Consagra
Pietro Consagra, nato a Mazara del Vallo (Trapani) nel 1920, ha vissuto a Milano dove si è spento nel 2005.
Dopo aver compiuto gli studi presso l’Accademia di Belle Arti di Palermo, lo scultore mazarese Pietro Consagra entra a far parte di quel drappello di artisti siciliani che nell’immediato dopoguerra crea a Roma la prima risposta d’avanguardia al reazionario linguaggio artistico promosso negli anni del regime.

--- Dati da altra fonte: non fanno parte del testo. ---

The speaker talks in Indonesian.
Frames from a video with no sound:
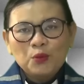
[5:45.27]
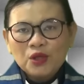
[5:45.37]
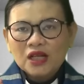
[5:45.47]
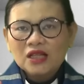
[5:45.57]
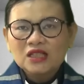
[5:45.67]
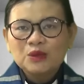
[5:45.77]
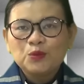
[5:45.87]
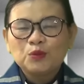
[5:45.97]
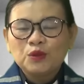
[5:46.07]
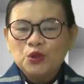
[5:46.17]
Perwira
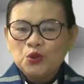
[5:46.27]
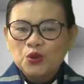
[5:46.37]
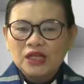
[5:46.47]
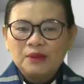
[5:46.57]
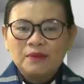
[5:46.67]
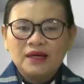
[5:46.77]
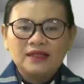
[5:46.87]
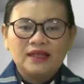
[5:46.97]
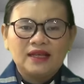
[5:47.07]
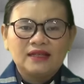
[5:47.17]
tersebut menunjukkan
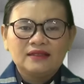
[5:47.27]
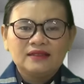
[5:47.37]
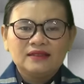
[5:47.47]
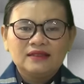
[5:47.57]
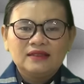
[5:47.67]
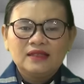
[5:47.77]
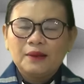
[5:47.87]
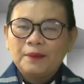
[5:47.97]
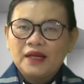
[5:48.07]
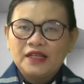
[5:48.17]
imannya
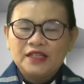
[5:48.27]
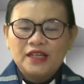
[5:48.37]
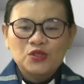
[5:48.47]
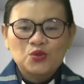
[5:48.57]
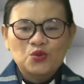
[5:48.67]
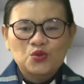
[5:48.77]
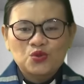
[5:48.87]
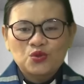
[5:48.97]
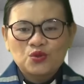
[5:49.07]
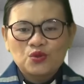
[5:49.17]
kepada
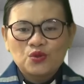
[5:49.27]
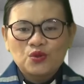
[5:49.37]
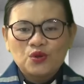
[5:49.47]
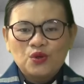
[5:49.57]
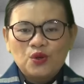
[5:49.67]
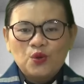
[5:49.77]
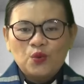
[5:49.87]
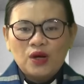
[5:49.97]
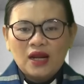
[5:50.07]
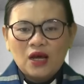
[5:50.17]
Yesus,
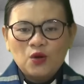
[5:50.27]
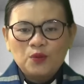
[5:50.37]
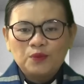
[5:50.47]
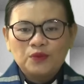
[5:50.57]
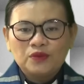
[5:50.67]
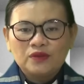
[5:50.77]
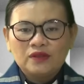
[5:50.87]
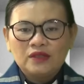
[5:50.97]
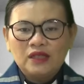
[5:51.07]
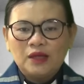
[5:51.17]
walaupun
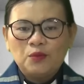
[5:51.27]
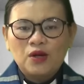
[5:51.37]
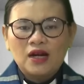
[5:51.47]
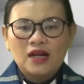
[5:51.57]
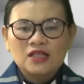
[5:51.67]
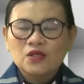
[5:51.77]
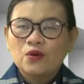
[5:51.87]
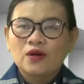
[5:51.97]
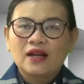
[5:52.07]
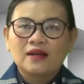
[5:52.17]
dia bukanlah
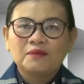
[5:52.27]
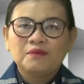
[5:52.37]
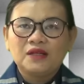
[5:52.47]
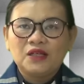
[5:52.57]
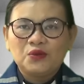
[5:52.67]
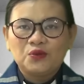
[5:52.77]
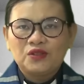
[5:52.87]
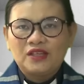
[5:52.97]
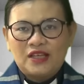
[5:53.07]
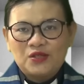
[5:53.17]
seorang
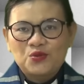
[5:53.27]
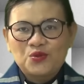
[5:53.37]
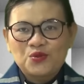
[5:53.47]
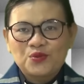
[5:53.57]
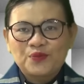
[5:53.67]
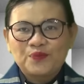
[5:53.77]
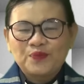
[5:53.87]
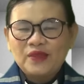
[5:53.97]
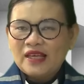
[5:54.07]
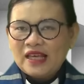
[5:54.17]
pengikut Yesus.
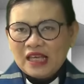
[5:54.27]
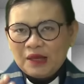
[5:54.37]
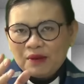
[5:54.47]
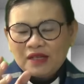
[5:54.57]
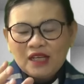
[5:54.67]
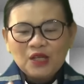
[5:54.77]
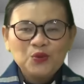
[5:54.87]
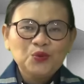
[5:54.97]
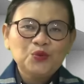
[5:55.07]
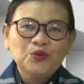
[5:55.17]
Imannya
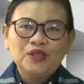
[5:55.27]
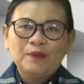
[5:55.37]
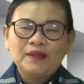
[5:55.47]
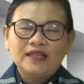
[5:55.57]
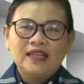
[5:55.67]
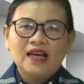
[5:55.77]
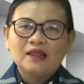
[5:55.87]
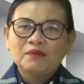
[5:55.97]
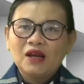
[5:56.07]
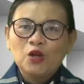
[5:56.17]
itu dapat
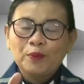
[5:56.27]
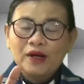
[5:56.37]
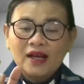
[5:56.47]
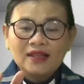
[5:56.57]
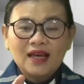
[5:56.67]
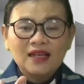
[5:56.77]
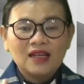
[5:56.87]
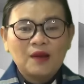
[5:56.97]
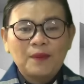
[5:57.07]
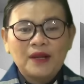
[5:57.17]
dilihat melalui
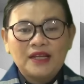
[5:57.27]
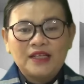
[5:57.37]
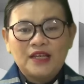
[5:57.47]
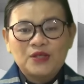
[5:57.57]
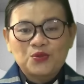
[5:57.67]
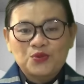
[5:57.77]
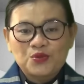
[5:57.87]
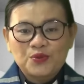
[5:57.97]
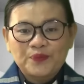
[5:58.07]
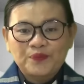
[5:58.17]
perkataannya kepada
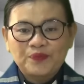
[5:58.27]
Yesus.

Il gruppo presto si divide per divergenze più formali che ideologiche, per cui Renato Guttuso e Aldo Pizzinato opteranno per un realismo dai forti messaggi sociali, mentre il nostro Consagra, assieme ai conterranei Carla Accardi e Antonio Sanfilippo (cui si uniranno, tra gli altri, Giulio Turcato e Piero Dorazio) aderirà al movimento astrattista “Forma 1” che riuscirà a conciliare nell’arco della sua esistenza, compresa tra il 1947 ed il 1951, impegno politico e pittura autoreferenziale.
Tra gli anni Cinquanta e Sessanta sviluppa una ricerca di valori scultorei basata sulla riduzione della terza dimensione; originale tendenza all’appiattimento che nega la peculiarità della disciplina, presupponendo un unico punto di vista che è quello frontale.

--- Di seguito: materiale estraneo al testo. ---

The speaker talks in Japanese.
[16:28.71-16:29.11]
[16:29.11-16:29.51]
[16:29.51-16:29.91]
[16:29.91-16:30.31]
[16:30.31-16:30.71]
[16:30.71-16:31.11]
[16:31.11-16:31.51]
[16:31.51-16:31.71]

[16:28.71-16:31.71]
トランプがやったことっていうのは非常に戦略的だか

La perentorietà delle prime opere e dei lavori di piccole dimensioni mutua col tempo e con l’aumento di scala in un calligrafismo bidimensionale basato sulla discontinuità tra la pesantezza della materia e i silenti vuoti da cui nasce uno iato formale che ne accresce le potenzialità liriche, strappando dalla virtualità onirica quei sintagmi compositivi che il surrealista Magritte aveva codificato in “La parure de l’orage” nel 1927.
L’interesse per ogni disciplina artistica lo spinge a proposte architettoniche che, testualizzate già nel 1969 con la “Città frontale”, tracimeranno la pura utopia per approdare alla realtà spaziale del Meeting di Gibellina, dove ha realizzato anche la famosa Porta del Belice, una stella di acciaio inox alta 24 metri (1981), ormai divenuta simbolo di tutta la valle.

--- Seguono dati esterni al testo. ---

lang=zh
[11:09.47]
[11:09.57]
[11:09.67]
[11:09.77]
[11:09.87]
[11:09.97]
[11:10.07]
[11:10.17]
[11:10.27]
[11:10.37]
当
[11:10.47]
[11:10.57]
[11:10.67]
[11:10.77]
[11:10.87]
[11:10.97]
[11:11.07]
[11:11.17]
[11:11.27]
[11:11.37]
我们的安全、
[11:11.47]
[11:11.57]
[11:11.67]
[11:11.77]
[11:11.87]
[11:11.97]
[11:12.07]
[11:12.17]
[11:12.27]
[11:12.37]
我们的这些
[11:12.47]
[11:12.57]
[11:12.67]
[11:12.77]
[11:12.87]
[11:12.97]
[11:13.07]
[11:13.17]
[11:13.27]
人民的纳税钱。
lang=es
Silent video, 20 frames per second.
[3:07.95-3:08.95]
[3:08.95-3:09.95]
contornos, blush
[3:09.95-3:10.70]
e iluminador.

Sua è La materia poteva non esserci, prima installazione di Fiumara d’Arte, una gigantesca doppia faccia bicroma in cemento armato la cui inaugurazione nel 1986 ha coinciso con la presentazione ufficiale del museo a cielo aperto.
L’opera Plastico in bronzo, del 1952, si pone nel periodo di maggiore adesione ai moduli astratti, vicina alle suggestioni formali tanto del Totem del 1947 quanto dell”Eroe greco” del 1949. Opera a metà tra la pittura e la scultura in cui evidente e drammatica è la carica semantica del materiale rafforzata dalla spietatezza formale.
La trama fitta, composta dai consueti morfemi dai contorni frastagliati delle sculture dei primissimi anni Sessanta che non concedono spazi al passaggio della luce, come in Miraggio Mediterraneo del 1961, col tempo si alleggerirà, sfrangiandosi per trovare un paritetico rapporto tra pieni e vuoti.
Elaborazioni successive placheranno le tensioni strutturali residue grazie all’uso del colore e di materiali meno “aggressivi” quali il legno, il marmo e la pietra.